Alexy Grabov for AWS Community Builders

Posted on Jun 28 • Originally published at alexy-grabov.Medium

AWS Resource Names Validation and Generation

#aws #validation #python #boto

Have you ever wondered how can you validate AWS resource definitions (names, ARNs, patterns) in runtime? Well, if you have, you probably know that you can’t.

In this blogpost we’ll cover the current solutions, their limitations and introduce a new open-source package that actually can perform those validation for you automatically. It can also generate said patterns for your testing and mocking needs.

Workflows Without Validation or Generation

Let me tell you a short story and see if it sounds familiar to you.

You make changes to your CDK code, you deploy. A CloudFormation template is synthesized, which takes a good minute. Then, AWS starts creating the resources you requested. It runs for a few minutes — and fails. Your Lambda function name is too long.

This, of course, is not the only workflow that might be affected by validations that are performed too late. Imagine your code receives a string during a business flow, either as user input or from another application it interacts with. It’s supposed to represent an ARN of a resource — but it doesn’t. You code tries to “access” this resource using a boto3 client — and fails. Now, you need to debug. Is this resource really missing? was is deleted? did AWS fail to find it? did the boto3 client expect to receive it in a different format?

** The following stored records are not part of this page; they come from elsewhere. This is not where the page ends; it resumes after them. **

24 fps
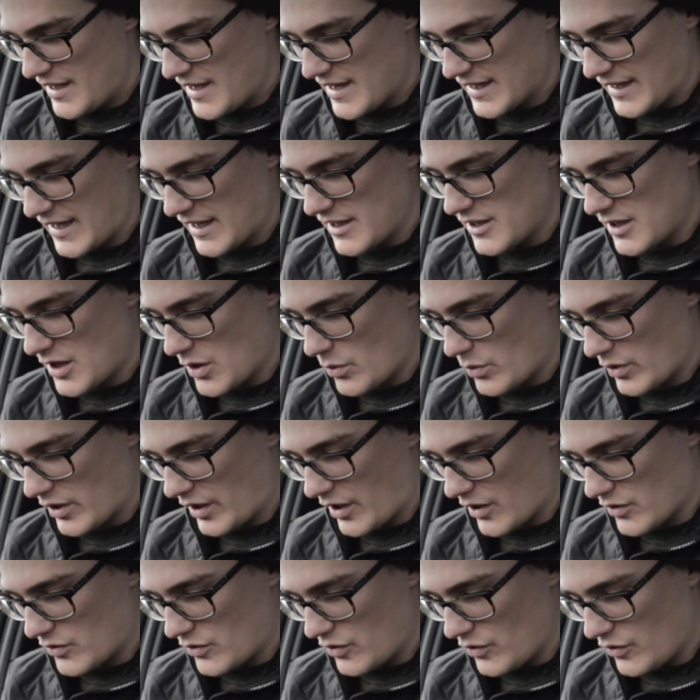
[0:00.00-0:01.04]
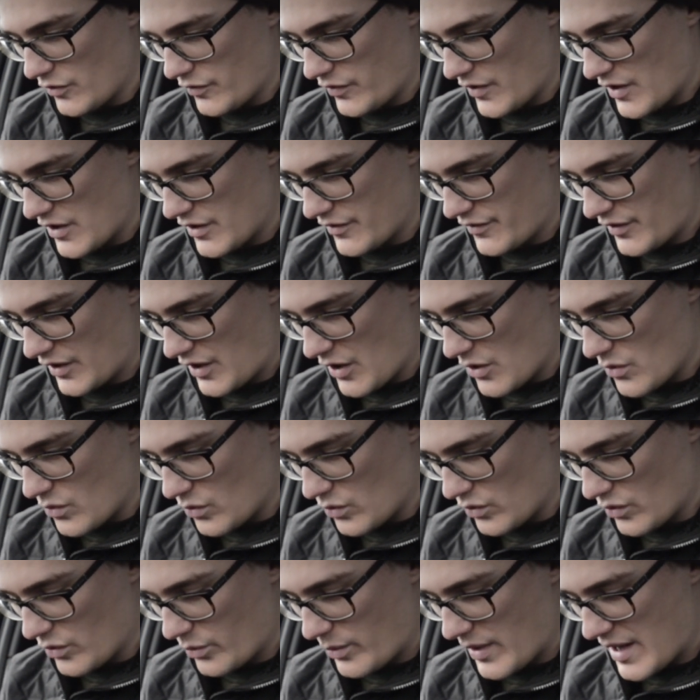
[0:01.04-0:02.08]
Again, you don't want to go too far. If you go
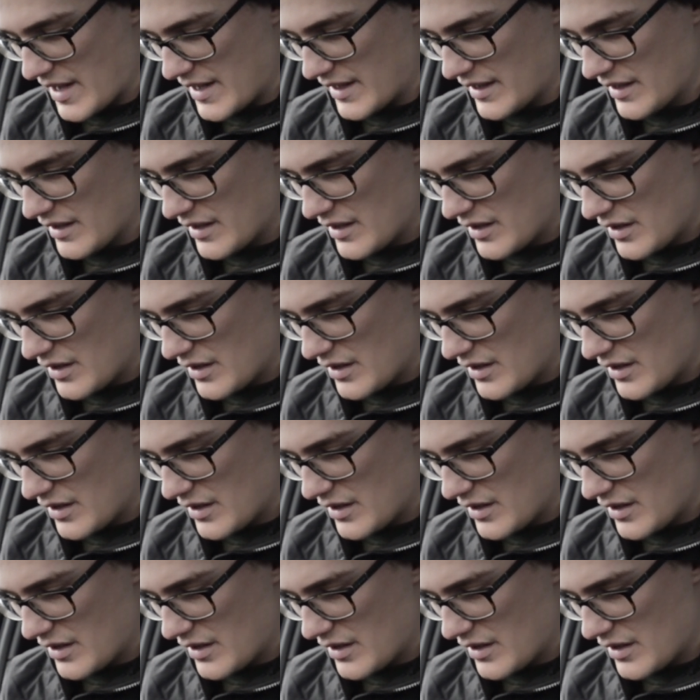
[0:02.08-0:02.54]
all the waySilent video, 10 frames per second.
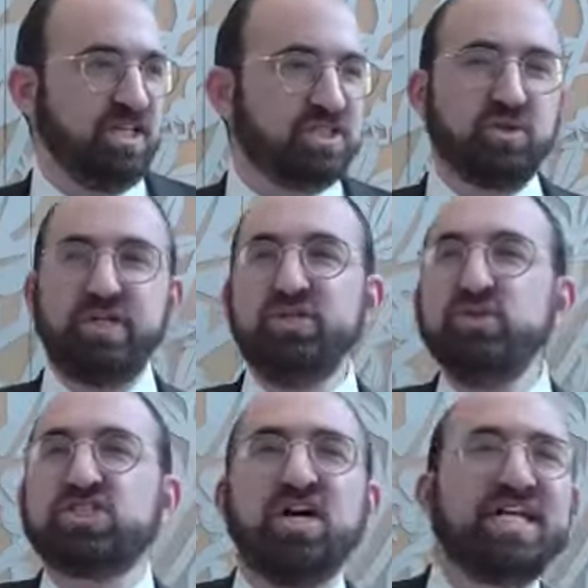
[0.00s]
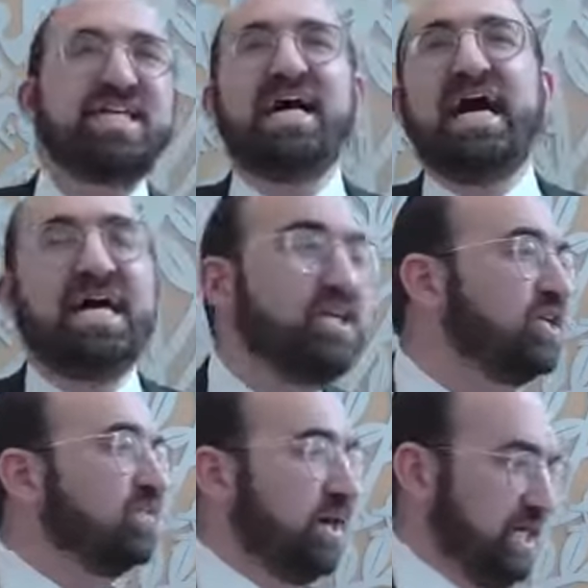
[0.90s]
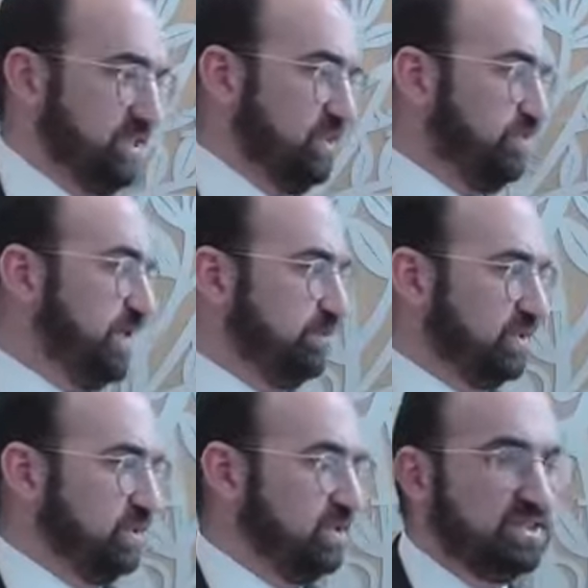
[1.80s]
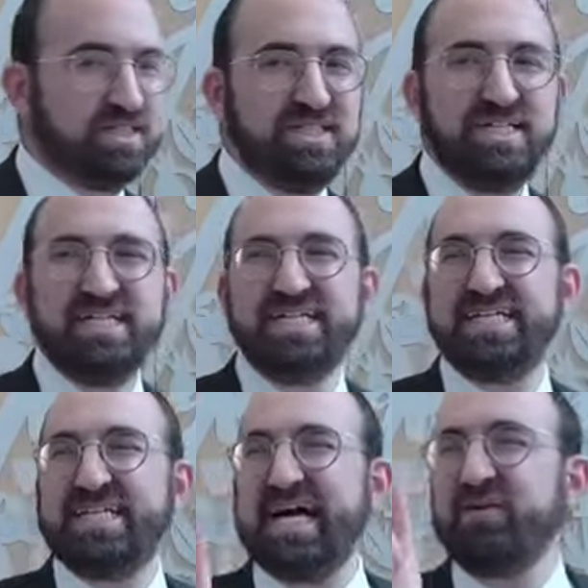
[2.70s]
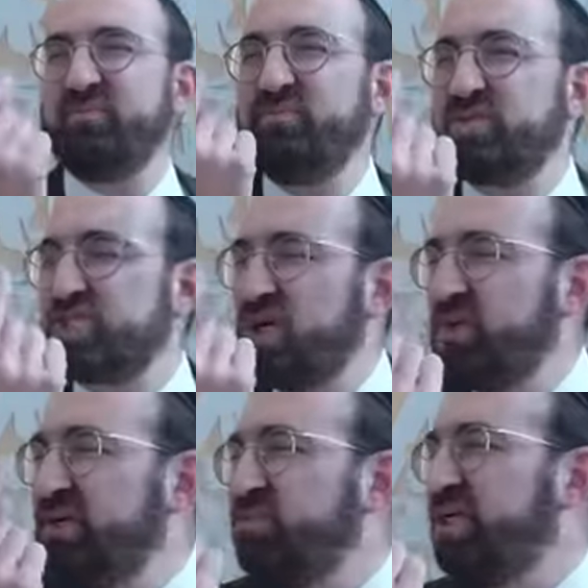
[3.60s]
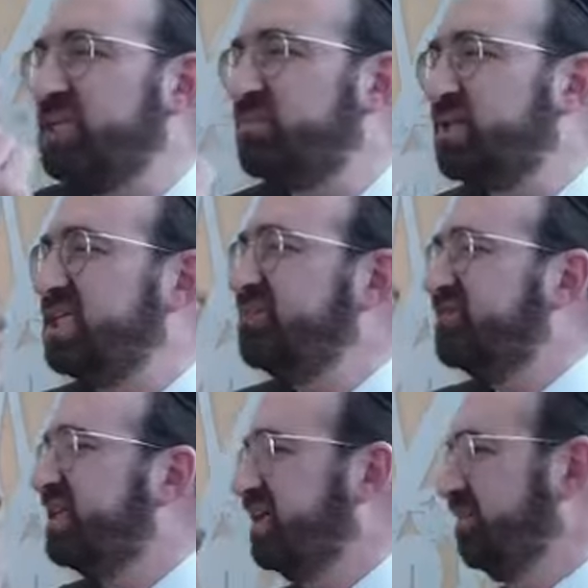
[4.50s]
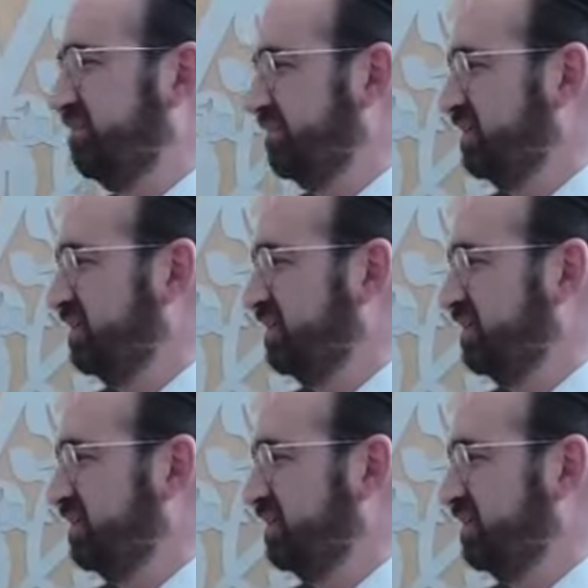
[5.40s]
So when you start categorizing people, you're not showing real belief in him.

Let's also consider testing. Often when you need to test your logic flows, you might need to somehow get your hands on “real” AWS resource ARNs or paths. You might need them to check your internal validations and error flows, or just use them as return values to your mocks. What most developers do in those cases is just go to their development AWS environment, find the suitable resource — and copy names or parameters to their test code.

Resource Schemas and Constraints Sources

AWS is usually really good with documentation, and this case is no different. You can actually find CloudFormation schemas publicly published, but I really doubt anyone actually reads those.

A more convenient way would be to search for any constraints or validation patterns in docs.aws.amazon.com, and indeed we can have a look at this example for a Lambda Function create body:

It’s not bad, as far as documentation goes. But who has the time or patience to read it, or search for it every time it’s required?

Current Solutions

You probably know that in software engineering you’re probably not the first ever to hit a certain issue. Someone has probably already dealt with this same exact thing, there are probably already 10 threads on StackOverflow and Reddit discussing it, other engineers have suggested solutions etc. Just pick a solution you like and copy-paste.

In this case, unfortunately, I was unable to find a suitable solution to some of the problems I was facing.

First, AWS itself have recently acknowledged my pain and have baked some of the validation functionality into AWS CloudFormation.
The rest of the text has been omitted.